:: RECORDS SUPPLIED ::

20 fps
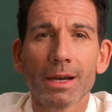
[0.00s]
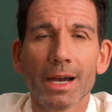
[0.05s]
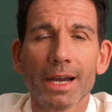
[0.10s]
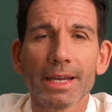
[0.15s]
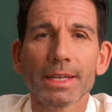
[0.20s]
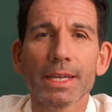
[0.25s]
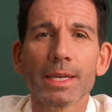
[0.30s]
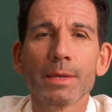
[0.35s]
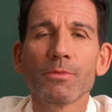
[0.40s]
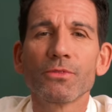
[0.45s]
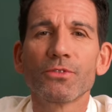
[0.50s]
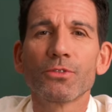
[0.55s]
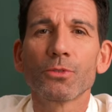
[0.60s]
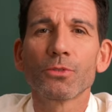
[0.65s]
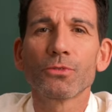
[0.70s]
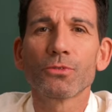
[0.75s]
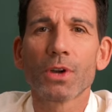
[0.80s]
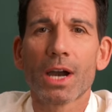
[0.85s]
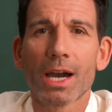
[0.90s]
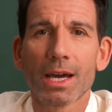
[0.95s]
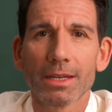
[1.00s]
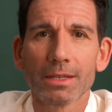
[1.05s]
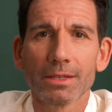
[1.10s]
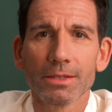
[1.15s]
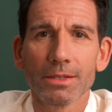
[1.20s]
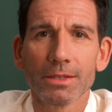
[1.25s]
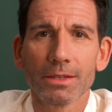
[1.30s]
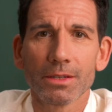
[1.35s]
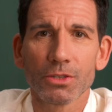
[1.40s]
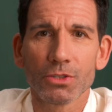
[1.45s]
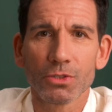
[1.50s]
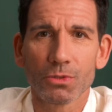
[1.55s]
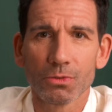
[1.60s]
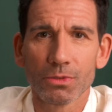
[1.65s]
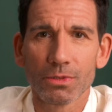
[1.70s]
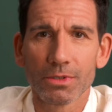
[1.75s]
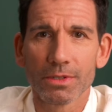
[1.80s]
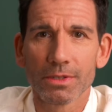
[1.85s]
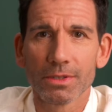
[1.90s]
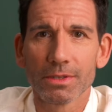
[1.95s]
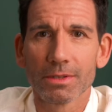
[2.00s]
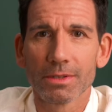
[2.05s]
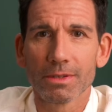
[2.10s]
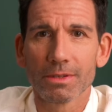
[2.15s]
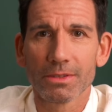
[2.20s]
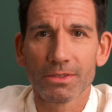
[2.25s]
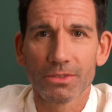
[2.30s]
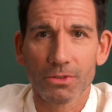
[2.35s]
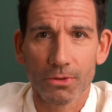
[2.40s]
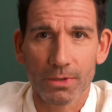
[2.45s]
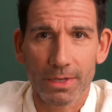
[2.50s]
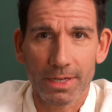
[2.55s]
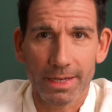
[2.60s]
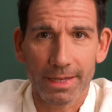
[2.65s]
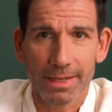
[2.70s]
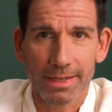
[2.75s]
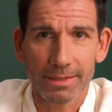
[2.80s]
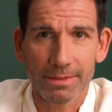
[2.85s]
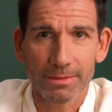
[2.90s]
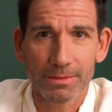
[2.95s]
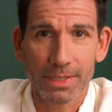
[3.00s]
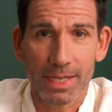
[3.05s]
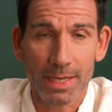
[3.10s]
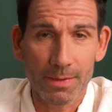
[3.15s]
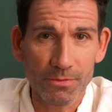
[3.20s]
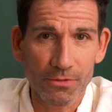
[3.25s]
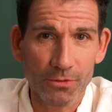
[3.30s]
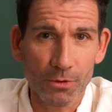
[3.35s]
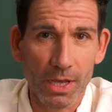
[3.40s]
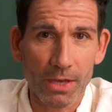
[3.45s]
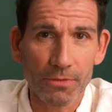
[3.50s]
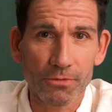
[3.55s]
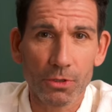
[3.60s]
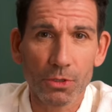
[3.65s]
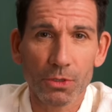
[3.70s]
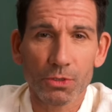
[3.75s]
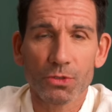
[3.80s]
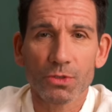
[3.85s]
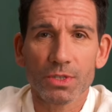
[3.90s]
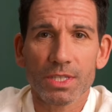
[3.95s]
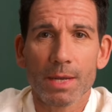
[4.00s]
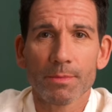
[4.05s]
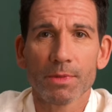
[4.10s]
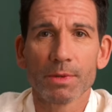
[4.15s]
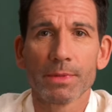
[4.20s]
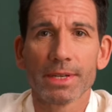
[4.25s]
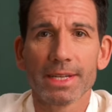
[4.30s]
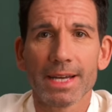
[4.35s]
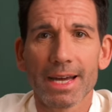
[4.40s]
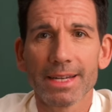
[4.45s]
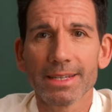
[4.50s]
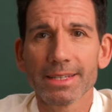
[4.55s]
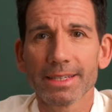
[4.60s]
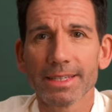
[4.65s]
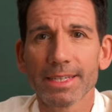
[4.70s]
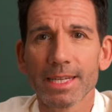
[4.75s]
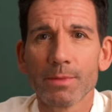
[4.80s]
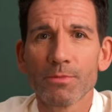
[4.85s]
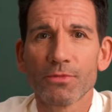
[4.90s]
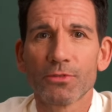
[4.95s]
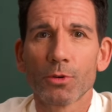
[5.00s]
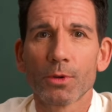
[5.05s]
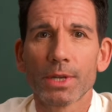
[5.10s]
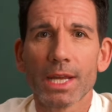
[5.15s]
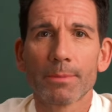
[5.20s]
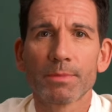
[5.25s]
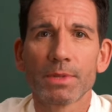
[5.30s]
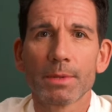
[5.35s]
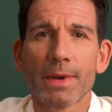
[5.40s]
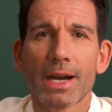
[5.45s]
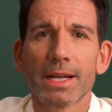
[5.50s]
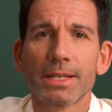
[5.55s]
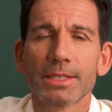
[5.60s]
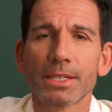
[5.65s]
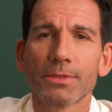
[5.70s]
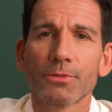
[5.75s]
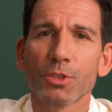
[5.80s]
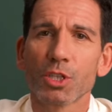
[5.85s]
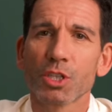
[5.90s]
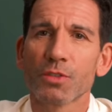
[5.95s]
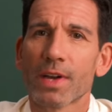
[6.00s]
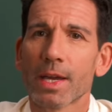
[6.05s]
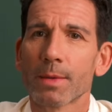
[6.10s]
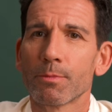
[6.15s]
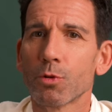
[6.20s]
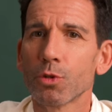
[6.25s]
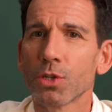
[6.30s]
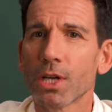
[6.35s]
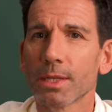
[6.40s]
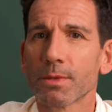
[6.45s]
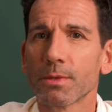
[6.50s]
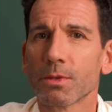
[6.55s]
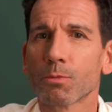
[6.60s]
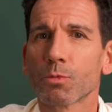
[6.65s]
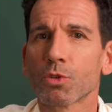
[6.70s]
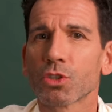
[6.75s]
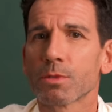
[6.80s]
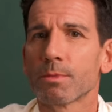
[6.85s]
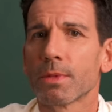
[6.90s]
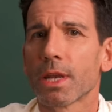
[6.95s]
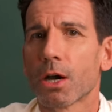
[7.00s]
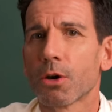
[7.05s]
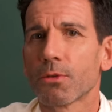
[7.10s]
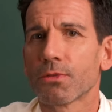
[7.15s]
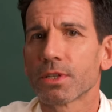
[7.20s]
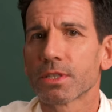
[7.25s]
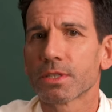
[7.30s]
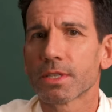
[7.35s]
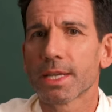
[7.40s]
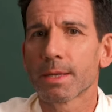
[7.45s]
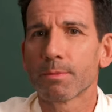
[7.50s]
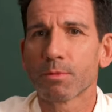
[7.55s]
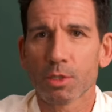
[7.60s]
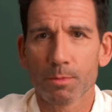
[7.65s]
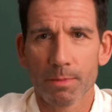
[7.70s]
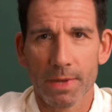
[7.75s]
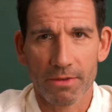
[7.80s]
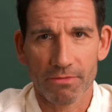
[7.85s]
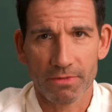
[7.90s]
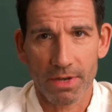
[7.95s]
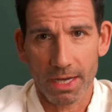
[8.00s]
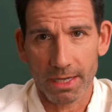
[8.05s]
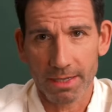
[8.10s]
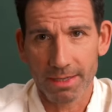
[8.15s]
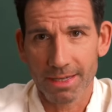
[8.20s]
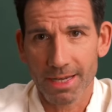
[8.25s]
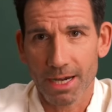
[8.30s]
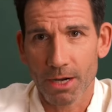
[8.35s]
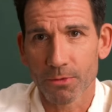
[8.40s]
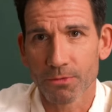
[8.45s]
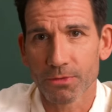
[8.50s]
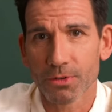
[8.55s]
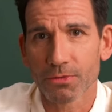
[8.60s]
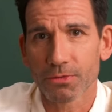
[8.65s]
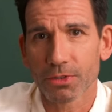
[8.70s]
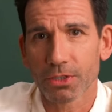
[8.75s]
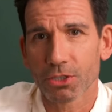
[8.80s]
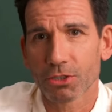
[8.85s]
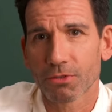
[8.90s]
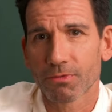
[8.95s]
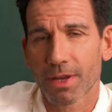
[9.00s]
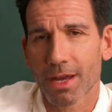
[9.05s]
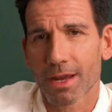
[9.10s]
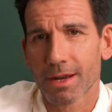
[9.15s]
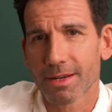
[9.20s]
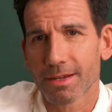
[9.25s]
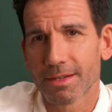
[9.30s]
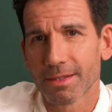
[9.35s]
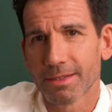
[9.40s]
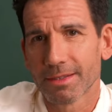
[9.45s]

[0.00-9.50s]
eine Impfung für alle gesunden Säuglinge. Die Impfung erfolgt zusammen mit anderen Impfungen ab dem Alter von zwei Monaten und muss im Laufe des Lebens mehrfach aufgefrischt werden.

:::

Everything in the records except the pictures should be retyped exactly.

# THE ANSWER
20 fps
[0.00s]
[0.05s]
[0.10s]
[0.15s]
[0.20s]
[0.25s]
[0.30s]
[0.35s]
[0.40s]
[0.45s]
[0.50s]
[0.55s]
[0.60s]
[0.65s]
[0.70s]
[0.75s]
[0.80s]
[0.85s]
[0.90s]
[0.95s]
[1.00s]
[1.05s]
[1.10s]
[1.15s]
[1.20s]
[1.25s]
[1.30s]
[1.35s]
[1.40s]
[1.45s]
[1.50s]
[1.55s]
[1.60s]
[1.65s]
[1.70s]
[1.75s]
[1.80s]
[1.85s]
[1.90s]
[1.95s]
[2.00s]
[2.05s]
[2.10s]
[2.15s]
[2.20s]
[2.25s]
[2.30s]
[2.35s]
[2.40s]
[2.45s]
[2.50s]
[2.55s]
[2.60s]
[2.65s]
[2.70s]
[2.75s]
[2.80s]
[2.85s]
[2.90s]
[2.95s]
[3.00s]
[3.05s]
[3.10s]
[3.15s]
[3.20s]
[3.25s]
[3.30s]
[3.35s]
[3.40s]
[3.45s]
[3.50s]
[3.55s]
[3.60s]
[3.65s]
[3.70s]
[3.75s]
[3.80s]
[3.85s]
[3.90s]
[3.95s]
[4.00s]
[4.05s]
[4.10s]
[4.15s]
[4.20s]
[4.25s]
[4.30s]
[4.35s]
[4.40s]
[4.45s]
[4.50s]
[4.55s]
[4.60s]
[4.65s]
[4.70s]
[4.75s]
[4.80s]
[4.85s]
[4.90s]
[4.95s]
[5.00s]
[5.05s]
[5.10s]
[5.15s]
[5.20s]
[5.25s]
[5.30s]
[5.35s]
[5.40s]
[5.45s]
[5.50s]
[5.55s]
[5.60s]
[5.65s]
[5.70s]
[5.75s]
[5.80s]
[5.85s]
[5.90s]
[5.95s]
[6.00s]
[6.05s]
[6.10s]
[6.15s]
[6.20s]
[6.25s]
[6.30s]
[6.35s]
[6.40s]
[6.45s]
[6.50s]
[6.55s]
[6.60s]
[6.65s]
[6.70s]
[6.75s]
[6.80s]
[6.85s]
[6.90s]
[6.95s]
[7.00s]
[7.05s]
[7.10s]
[7.15s]
[7.20s]
[7.25s]
[7.30s]
[7.35s]
[7.40s]
[7.45s]
[7.50s]
[7.55s]
[7.60s]
[7.65s]
[7.70s]
[7.75s]
[7.80s]
[7.85s]
[7.90s]
[7.95s]
[8.00s]
[8.05s]
[8.10s]
[8.15s]
[8.20s]
[8.25s]
[8.30s]
[8.35s]
[8.40s]
[8.45s]
[8.50s]
[8.55s]
[8.60s]
[8.65s]
[8.70s]
[8.75s]
[8.80s]
[8.85s]
[8.90s]
[8.95s]
[9.00s]
[9.05s]
[9.10s]
[9.15s]
[9.20s]
[9.25s]
[9.30s]
[9.35s]
[9.40s]
[9.45s]

[0.00-9.50s]
eine Impfung für alle gesunden Säuglinge. Die Impfung erfolgt zusammen mit anderen Impfungen ab dem Alter von zwei Monaten und muss im Laufe des Lebens mehrfach aufgefrischt werden.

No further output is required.